* ACTIVITY:
Could you reproduce, word for word, everything below from the line containing "[00:00:01.07]" down to the line containing "[0:03.60-0:04.50]", with both of those lines included and no others?

* GIVEN DATA:
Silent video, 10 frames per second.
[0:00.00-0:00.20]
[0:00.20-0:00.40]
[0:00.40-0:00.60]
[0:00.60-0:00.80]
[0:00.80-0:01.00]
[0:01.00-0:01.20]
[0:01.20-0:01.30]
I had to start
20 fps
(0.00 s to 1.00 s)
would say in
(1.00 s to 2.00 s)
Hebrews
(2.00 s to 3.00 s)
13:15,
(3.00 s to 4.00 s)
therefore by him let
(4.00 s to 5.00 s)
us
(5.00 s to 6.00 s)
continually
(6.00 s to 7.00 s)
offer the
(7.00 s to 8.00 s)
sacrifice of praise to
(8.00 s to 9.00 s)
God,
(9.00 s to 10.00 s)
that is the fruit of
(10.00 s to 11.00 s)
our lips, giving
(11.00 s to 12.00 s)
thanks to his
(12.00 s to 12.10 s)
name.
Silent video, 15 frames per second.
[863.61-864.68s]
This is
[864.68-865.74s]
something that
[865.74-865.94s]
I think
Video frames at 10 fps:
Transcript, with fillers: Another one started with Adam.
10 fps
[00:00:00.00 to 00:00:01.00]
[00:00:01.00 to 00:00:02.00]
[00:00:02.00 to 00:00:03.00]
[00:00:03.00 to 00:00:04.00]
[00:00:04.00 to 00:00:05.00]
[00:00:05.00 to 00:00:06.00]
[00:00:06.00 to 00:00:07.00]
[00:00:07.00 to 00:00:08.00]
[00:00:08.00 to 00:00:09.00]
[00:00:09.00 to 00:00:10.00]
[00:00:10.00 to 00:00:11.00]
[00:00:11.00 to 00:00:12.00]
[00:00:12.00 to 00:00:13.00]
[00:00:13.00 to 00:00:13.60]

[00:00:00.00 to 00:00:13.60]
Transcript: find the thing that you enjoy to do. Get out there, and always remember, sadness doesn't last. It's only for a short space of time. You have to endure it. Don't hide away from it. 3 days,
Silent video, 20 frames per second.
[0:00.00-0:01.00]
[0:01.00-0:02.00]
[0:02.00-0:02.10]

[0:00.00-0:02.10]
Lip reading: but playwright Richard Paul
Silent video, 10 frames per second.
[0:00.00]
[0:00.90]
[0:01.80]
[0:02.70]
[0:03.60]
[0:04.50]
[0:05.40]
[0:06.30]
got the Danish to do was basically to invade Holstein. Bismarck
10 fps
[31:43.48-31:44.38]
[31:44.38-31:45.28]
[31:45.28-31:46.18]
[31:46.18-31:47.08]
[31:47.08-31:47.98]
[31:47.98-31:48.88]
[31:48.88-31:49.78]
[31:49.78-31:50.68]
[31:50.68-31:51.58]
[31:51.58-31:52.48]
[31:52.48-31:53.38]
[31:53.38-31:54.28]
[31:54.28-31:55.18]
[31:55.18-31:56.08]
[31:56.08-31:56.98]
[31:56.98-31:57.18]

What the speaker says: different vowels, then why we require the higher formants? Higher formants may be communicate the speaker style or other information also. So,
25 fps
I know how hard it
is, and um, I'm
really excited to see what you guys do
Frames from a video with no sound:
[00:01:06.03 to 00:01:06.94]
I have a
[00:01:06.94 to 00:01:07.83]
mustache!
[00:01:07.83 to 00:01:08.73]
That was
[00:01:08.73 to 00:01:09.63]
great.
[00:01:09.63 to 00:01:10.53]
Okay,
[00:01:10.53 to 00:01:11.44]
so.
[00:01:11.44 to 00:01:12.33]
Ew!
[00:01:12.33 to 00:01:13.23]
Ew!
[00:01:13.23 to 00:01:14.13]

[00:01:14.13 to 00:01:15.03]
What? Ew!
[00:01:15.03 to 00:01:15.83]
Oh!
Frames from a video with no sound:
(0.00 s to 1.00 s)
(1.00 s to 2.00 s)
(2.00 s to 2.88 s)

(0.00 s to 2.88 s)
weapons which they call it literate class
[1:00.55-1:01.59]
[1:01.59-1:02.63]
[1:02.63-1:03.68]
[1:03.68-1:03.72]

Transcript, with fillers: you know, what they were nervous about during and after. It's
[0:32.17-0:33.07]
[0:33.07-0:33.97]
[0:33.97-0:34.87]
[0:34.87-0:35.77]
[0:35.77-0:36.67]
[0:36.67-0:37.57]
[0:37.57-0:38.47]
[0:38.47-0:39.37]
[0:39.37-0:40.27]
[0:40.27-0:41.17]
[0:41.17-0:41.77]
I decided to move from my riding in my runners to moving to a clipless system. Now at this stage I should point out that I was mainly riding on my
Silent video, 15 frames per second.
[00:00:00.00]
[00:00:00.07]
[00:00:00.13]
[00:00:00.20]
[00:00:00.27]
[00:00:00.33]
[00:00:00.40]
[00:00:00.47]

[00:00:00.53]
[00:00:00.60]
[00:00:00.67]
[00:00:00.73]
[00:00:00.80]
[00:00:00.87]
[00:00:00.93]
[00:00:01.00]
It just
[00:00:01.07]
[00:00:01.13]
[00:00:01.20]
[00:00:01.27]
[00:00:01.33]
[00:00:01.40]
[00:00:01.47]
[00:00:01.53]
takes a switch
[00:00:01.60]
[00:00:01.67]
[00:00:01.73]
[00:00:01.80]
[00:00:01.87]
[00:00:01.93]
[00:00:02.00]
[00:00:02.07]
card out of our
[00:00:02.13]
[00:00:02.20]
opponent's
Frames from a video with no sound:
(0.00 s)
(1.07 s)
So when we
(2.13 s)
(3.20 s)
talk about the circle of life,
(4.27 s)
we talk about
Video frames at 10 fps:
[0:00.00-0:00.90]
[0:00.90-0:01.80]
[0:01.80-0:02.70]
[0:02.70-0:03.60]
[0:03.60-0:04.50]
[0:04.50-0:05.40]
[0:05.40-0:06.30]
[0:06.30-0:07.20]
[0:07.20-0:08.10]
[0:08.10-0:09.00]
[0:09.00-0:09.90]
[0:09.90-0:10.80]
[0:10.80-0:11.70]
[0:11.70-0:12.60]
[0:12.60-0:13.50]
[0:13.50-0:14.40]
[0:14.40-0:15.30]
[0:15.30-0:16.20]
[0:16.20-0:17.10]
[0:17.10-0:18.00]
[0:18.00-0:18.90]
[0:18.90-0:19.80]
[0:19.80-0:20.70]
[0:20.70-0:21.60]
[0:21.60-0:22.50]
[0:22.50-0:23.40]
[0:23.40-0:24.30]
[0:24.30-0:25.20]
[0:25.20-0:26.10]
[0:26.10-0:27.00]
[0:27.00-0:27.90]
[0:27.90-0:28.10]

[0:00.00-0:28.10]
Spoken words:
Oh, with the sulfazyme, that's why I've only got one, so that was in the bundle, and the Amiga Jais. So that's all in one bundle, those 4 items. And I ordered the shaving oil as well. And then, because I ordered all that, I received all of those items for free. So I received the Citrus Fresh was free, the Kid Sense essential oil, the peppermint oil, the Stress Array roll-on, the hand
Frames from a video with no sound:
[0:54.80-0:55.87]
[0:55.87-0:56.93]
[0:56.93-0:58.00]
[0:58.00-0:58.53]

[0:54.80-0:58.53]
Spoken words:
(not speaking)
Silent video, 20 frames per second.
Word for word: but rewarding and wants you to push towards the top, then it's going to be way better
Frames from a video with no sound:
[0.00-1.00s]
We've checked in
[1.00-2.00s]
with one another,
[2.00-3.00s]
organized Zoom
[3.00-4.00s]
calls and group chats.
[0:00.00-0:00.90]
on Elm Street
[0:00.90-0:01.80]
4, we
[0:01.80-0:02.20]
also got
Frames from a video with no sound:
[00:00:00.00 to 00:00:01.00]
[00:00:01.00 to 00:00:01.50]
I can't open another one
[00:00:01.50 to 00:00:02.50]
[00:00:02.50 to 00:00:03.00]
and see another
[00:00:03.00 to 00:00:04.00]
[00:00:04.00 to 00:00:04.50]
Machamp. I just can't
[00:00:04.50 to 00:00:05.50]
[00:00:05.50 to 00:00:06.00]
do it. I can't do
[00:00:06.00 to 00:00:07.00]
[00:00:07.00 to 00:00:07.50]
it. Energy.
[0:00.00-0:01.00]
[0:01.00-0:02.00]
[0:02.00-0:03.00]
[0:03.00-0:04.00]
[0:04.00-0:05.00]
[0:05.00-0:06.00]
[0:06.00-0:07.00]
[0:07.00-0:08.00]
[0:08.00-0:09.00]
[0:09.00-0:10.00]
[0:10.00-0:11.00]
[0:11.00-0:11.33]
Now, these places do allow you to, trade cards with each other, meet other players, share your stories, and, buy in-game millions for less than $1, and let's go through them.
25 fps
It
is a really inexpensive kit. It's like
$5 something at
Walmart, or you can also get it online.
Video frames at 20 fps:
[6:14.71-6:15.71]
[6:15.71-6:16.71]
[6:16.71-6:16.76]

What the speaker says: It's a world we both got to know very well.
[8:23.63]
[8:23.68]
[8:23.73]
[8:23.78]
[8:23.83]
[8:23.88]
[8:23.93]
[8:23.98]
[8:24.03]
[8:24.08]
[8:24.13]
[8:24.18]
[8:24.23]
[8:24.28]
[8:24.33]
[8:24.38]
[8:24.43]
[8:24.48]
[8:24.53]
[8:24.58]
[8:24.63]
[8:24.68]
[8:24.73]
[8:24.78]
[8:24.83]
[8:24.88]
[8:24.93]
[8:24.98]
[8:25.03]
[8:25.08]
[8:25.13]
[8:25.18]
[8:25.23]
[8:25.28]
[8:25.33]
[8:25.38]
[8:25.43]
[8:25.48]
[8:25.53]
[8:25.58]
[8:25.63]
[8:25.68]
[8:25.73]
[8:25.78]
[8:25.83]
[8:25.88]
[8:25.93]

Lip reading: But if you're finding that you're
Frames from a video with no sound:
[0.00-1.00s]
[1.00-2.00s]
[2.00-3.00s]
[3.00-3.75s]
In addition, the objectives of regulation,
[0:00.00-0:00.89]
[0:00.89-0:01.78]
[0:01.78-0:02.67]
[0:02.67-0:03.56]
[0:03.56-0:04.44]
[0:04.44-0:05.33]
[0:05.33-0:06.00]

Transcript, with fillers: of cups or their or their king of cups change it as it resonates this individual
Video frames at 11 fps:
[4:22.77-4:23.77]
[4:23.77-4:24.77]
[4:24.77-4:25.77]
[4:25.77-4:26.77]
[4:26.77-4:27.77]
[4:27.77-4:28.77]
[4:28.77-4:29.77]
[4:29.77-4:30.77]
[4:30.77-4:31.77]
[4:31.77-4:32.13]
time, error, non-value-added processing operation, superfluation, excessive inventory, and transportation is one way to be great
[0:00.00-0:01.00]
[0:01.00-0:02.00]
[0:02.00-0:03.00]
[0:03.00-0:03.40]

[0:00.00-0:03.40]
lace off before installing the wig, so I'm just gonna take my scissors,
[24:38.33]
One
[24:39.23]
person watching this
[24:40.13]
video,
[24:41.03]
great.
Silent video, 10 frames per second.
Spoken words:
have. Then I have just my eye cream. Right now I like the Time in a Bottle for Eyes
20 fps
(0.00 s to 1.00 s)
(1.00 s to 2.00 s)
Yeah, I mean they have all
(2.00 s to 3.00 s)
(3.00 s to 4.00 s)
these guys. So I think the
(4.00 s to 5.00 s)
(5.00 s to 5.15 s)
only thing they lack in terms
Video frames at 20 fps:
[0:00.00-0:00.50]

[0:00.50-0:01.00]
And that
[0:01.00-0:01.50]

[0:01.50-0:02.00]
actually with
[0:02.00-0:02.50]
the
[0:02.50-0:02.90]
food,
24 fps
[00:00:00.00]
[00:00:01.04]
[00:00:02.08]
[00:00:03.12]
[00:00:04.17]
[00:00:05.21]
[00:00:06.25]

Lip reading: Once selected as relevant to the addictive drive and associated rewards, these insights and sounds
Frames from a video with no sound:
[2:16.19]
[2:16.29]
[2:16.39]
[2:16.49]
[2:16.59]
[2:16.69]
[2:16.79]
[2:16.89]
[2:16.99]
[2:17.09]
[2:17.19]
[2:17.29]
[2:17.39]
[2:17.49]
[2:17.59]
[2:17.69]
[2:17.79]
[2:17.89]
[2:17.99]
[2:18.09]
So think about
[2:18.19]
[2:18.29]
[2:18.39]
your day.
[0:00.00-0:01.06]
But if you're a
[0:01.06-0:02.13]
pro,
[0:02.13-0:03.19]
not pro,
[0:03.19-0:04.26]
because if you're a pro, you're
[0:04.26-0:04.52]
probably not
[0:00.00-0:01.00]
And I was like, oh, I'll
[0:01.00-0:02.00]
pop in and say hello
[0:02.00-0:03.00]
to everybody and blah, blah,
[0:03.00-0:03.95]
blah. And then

* EXERCISE ANSWER:
[00:00:01.07]
[00:00:01.13]
[00:00:01.20]
[00:00:01.27]
[00:00:01.33]
[00:00:01.40]
[00:00:01.47]
[00:00:01.53]
takes a switch
[00:00:01.60]
[00:00:01.67]
[00:00:01.73]
[00:00:01.80]
[00:00:01.87]
[00:00:01.93]
[00:00:02.00]
[00:00:02.07]
card out of our
[00:00:02.13]
[00:00:02.20]
opponent's
Frames from a video with no sound:
(0.00 s)
(1.07 s)
So when we
(2.13 s)
(3.20 s)
talk about the circle of life,
(4.27 s)
we talk about
Video frames at 10 fps:
[0:00.00-0:00.90]
[0:00.90-0:01.80]
[0:01.80-0:02.70]
[0:02.70-0:03.60]
[0:03.60-0:04.50]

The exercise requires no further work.